Но вот наконец от града пощечин щеки Софи, видимо, достаточно порозовели, и девочка велела своей пациентке сесть и прислониться к кровати. Софи медленно повиновалась, благодаря судьбу за то, что так глубоко и своевременно потеряла сознание. А дело в том, что, подняв сейчас глаза – зрачки у нее постепенно вновь обрели нормальный фокус, – она увидела, что Эмми стоит и смотрит на нее с выражением скорее благодушным или по крайней мере с терпимым любопытством, словно напрочь забыла, как злилась на Софи за то, что она полька и к тому же воровка: помощь, которую Эмми оказала Софи, видимо, послужила катарсисом, дав ей возможность проявить власть и удовлетворить свою пигмейскую эсэсовскую душонку, и теперь лицо ее снова стало круглым пухлым лицом маленькой девочки.

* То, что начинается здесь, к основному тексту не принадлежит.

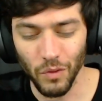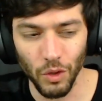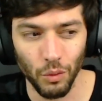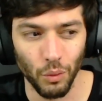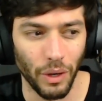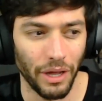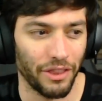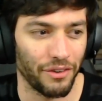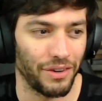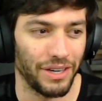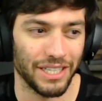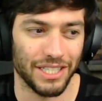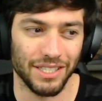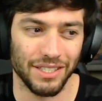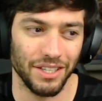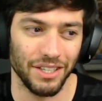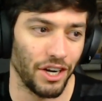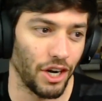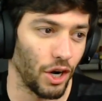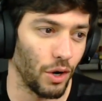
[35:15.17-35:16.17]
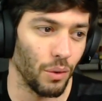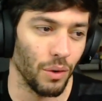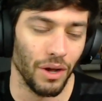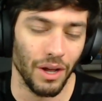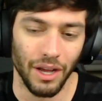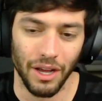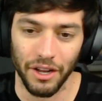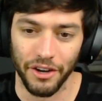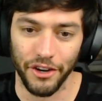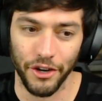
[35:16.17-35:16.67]
whether it's,
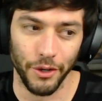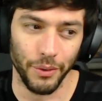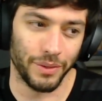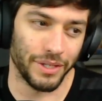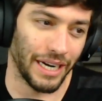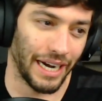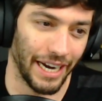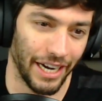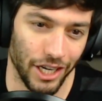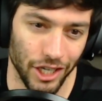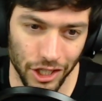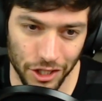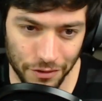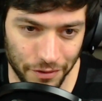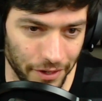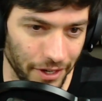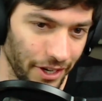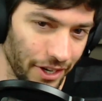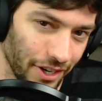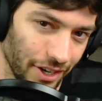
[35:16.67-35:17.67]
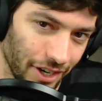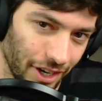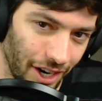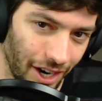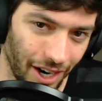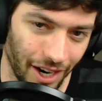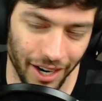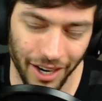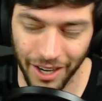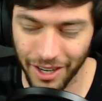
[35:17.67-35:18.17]
new tires for your
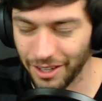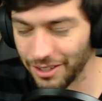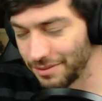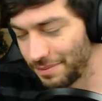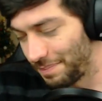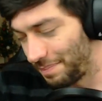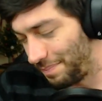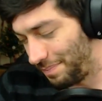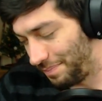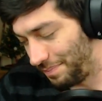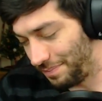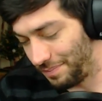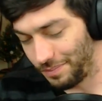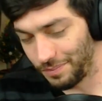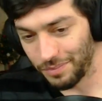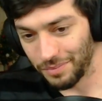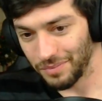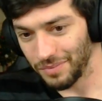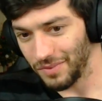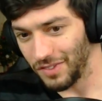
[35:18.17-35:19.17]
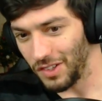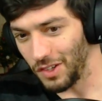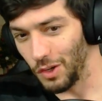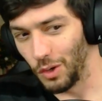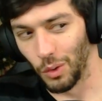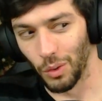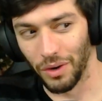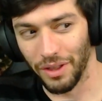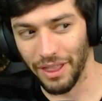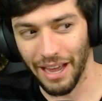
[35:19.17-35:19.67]
car
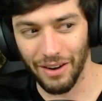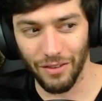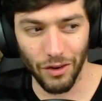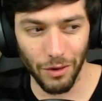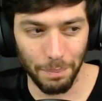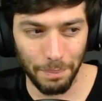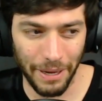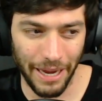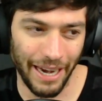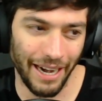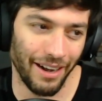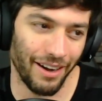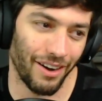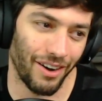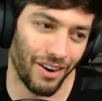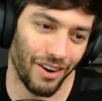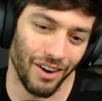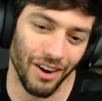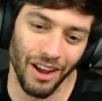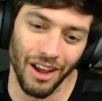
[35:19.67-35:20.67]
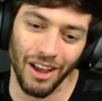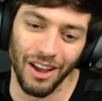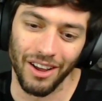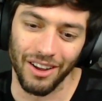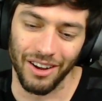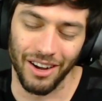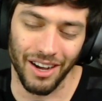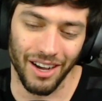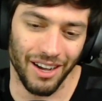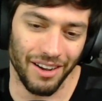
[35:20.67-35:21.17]
or that repair
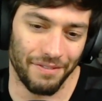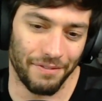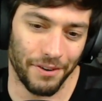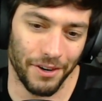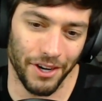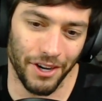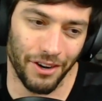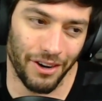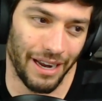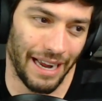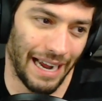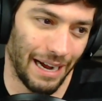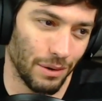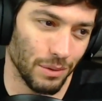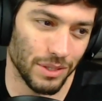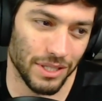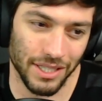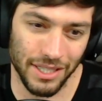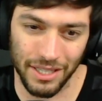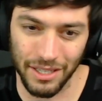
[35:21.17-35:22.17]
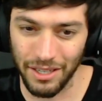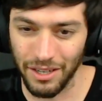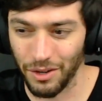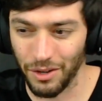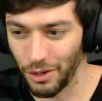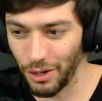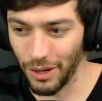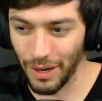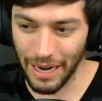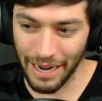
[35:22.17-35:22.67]
for your house,
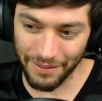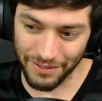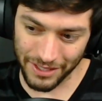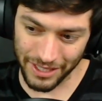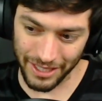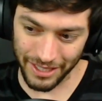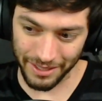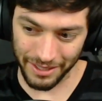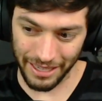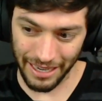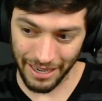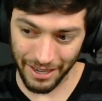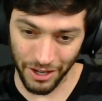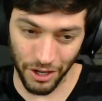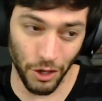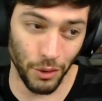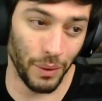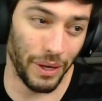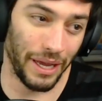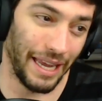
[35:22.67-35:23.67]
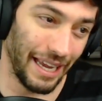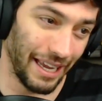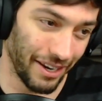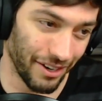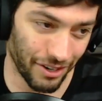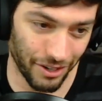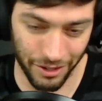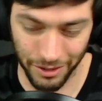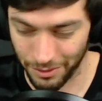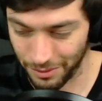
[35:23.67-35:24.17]
or you have to get a new
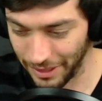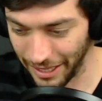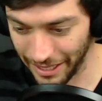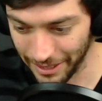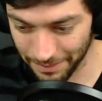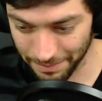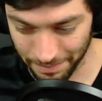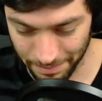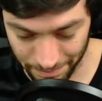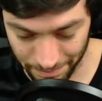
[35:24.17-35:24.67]
heater, right?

– Я тебе скажу одну вещь, – пробормотала Эмми. – Ты очень красивая. Вильгельмина говорит, ты, наверное, шведка.
– Скажи мне, – тихо спросила Софи, проявляя внимание, бесцельно используя наступившее перемирие, – скажи мне, что за нашивка на твоем халатике! Такая красивая.

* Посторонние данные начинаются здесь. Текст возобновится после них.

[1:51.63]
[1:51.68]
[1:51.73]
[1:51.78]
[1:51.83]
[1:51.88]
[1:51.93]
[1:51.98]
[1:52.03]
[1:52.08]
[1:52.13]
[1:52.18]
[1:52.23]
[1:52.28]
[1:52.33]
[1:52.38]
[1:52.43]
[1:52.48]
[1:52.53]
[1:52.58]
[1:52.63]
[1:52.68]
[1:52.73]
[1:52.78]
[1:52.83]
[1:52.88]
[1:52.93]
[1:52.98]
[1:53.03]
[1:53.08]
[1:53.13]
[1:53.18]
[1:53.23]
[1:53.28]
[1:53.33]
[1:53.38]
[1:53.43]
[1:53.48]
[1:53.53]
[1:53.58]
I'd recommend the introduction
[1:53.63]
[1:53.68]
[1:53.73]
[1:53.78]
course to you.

– Это за участие в чемпионате по плаванию. Я была чемпионкой в своем классе. Начальном. Мне было тогда всего восемь лет. Так хотелось бы, чтобы у нас тут устраивались состязания по плаванию, да только их не бывает. Война. Здесь можно плавать только в Соле, но мне это не нравится. Река такая грязная. Я очень быстро плавала в состязаниях для начинающих.
– А где это было, Эмми?
– В Дахау. У нас там был замечательный бассейн для детей гарнизона. Даже с подогретой водой. Это было до того, как нас перевели сюда. В Дахау было куда приятнее, чем в Аушвице. Еще бы: это ведь у нас, в рейхе. Видишь там мои награды? Вот тот большой кубок, посредине. Его мне вручил сам руководитель молодежи рейха Бальдур фон Ширах. Я сейчас покажу тебе мой альбом.
Она нырнула в ящик комода и извлекла оттуда большущий альбом, занявший весь сгиб ее руки, – из него на пол посыпались фотографии и газетные вырезки. Девочка подтащила его к Софи, включив по дороге радио. В воздухе раздался треск и писк. Она подкрутила настройку, и помехи исчезли – их сменил далекий слабый хор рожков и труб, победоносный, ликующий, генделевский; по спине Софи, словно ледяное благословение, прошла дрожь.
– Das bin ich, [301] – снова и снова повторяла девочка, показывая себя на бесконечных фотографиях, где она была снята в одной и той же позе в купальном костюме, обрамлявшем пухлую юную плоть, бледную, как шампиньон. «Неужели в Дахау никогда не светило солнце?» – вяло, с отчаянием подумала Софи. – Das bin ich… und das bin ich, – по-детски монотонно бубнила Эмми, тыкая в фотографии толстеньким большим пальцем, шепотом, словно заклинание, снова и снова зачарованно повторяя: «Я, я, я,». – Я уже и нырять стала там учиться, – сказала она. – Посмотри, вот это я.